[Saved data entries]
=== Section Start ===

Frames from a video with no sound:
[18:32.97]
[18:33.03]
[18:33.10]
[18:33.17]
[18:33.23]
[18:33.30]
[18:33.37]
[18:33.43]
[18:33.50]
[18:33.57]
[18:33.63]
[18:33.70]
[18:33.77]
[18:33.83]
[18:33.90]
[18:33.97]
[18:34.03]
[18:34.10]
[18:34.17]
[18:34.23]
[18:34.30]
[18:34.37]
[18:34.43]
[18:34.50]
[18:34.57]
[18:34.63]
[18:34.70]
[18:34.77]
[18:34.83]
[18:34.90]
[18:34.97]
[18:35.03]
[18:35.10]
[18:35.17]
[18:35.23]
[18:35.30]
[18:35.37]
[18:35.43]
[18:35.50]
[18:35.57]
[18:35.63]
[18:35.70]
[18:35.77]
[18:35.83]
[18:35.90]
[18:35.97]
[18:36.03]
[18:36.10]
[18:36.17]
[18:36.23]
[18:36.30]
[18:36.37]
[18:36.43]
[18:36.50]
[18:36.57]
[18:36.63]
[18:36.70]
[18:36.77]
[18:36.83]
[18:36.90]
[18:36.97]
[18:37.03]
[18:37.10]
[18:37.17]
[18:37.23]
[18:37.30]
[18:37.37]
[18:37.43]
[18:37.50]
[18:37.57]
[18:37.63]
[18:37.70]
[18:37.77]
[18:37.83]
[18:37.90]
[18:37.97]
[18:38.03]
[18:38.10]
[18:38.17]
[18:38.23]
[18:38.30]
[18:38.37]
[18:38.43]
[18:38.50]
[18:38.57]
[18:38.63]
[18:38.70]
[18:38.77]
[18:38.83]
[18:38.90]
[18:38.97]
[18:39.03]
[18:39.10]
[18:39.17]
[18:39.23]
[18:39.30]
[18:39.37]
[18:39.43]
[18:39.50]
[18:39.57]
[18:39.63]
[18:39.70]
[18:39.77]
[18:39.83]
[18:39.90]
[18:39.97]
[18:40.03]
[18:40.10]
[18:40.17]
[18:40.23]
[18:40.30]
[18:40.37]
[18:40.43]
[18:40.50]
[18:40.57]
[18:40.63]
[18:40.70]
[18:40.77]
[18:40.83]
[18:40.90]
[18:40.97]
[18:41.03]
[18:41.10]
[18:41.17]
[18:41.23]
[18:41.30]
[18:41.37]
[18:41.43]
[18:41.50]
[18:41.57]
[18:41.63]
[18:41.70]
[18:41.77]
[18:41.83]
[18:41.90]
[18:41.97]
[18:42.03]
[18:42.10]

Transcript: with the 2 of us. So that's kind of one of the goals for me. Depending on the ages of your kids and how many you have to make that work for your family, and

=== Section End ===
=== Section Start ===

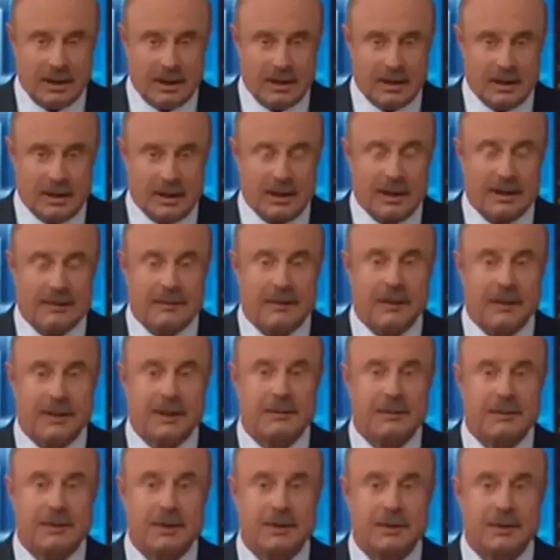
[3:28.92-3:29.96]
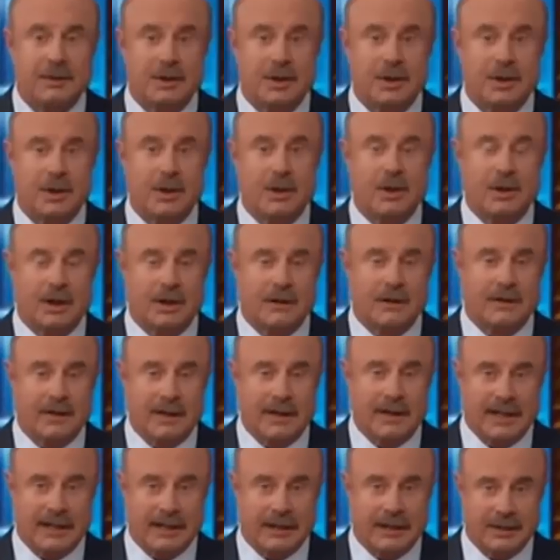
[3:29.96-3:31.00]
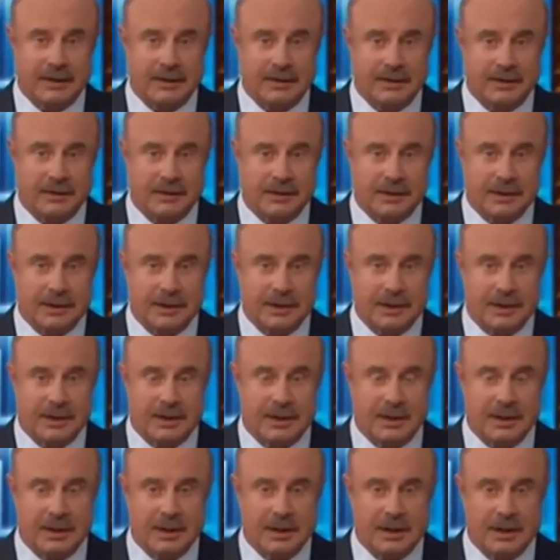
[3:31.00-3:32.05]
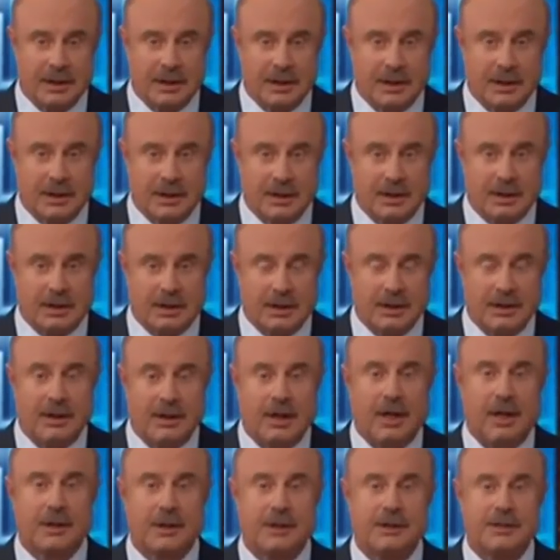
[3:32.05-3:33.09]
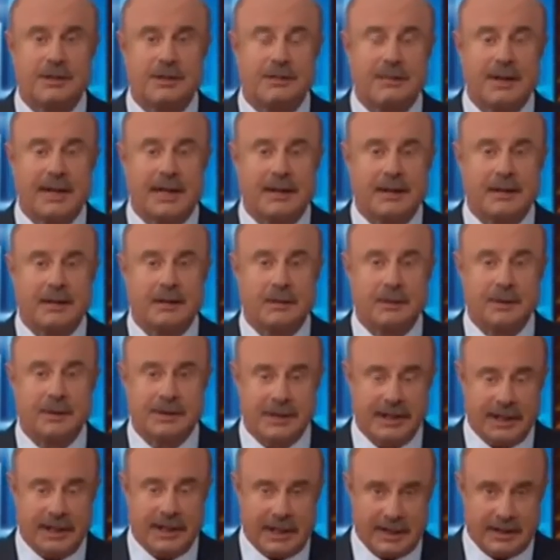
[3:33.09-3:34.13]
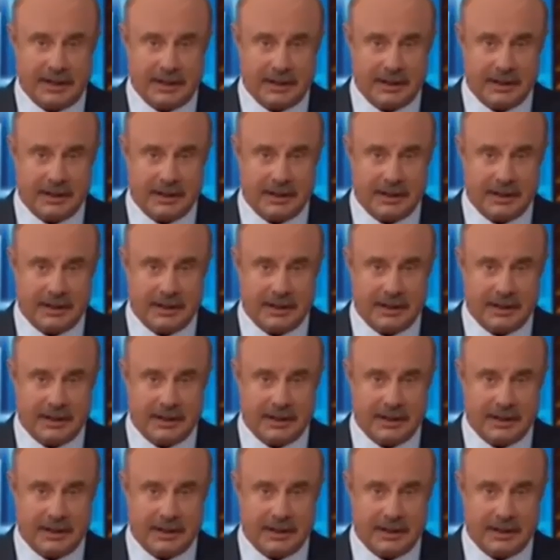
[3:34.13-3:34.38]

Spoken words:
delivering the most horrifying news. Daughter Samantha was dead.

=== Section End ===
=== Section Start ===

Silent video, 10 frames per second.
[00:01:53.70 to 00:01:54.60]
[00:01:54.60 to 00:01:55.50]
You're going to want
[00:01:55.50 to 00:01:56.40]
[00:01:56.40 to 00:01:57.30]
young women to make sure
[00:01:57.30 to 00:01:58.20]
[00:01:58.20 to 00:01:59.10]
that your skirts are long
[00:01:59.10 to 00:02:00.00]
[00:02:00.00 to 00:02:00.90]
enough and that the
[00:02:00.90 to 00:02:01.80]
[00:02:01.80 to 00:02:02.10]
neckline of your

=== Section End ===

**Work task:** Check all the records above and select each line where the string "video" is found.

**Exercise output:**
Frames from a video with no sound:
Silent video, 10 frames per second.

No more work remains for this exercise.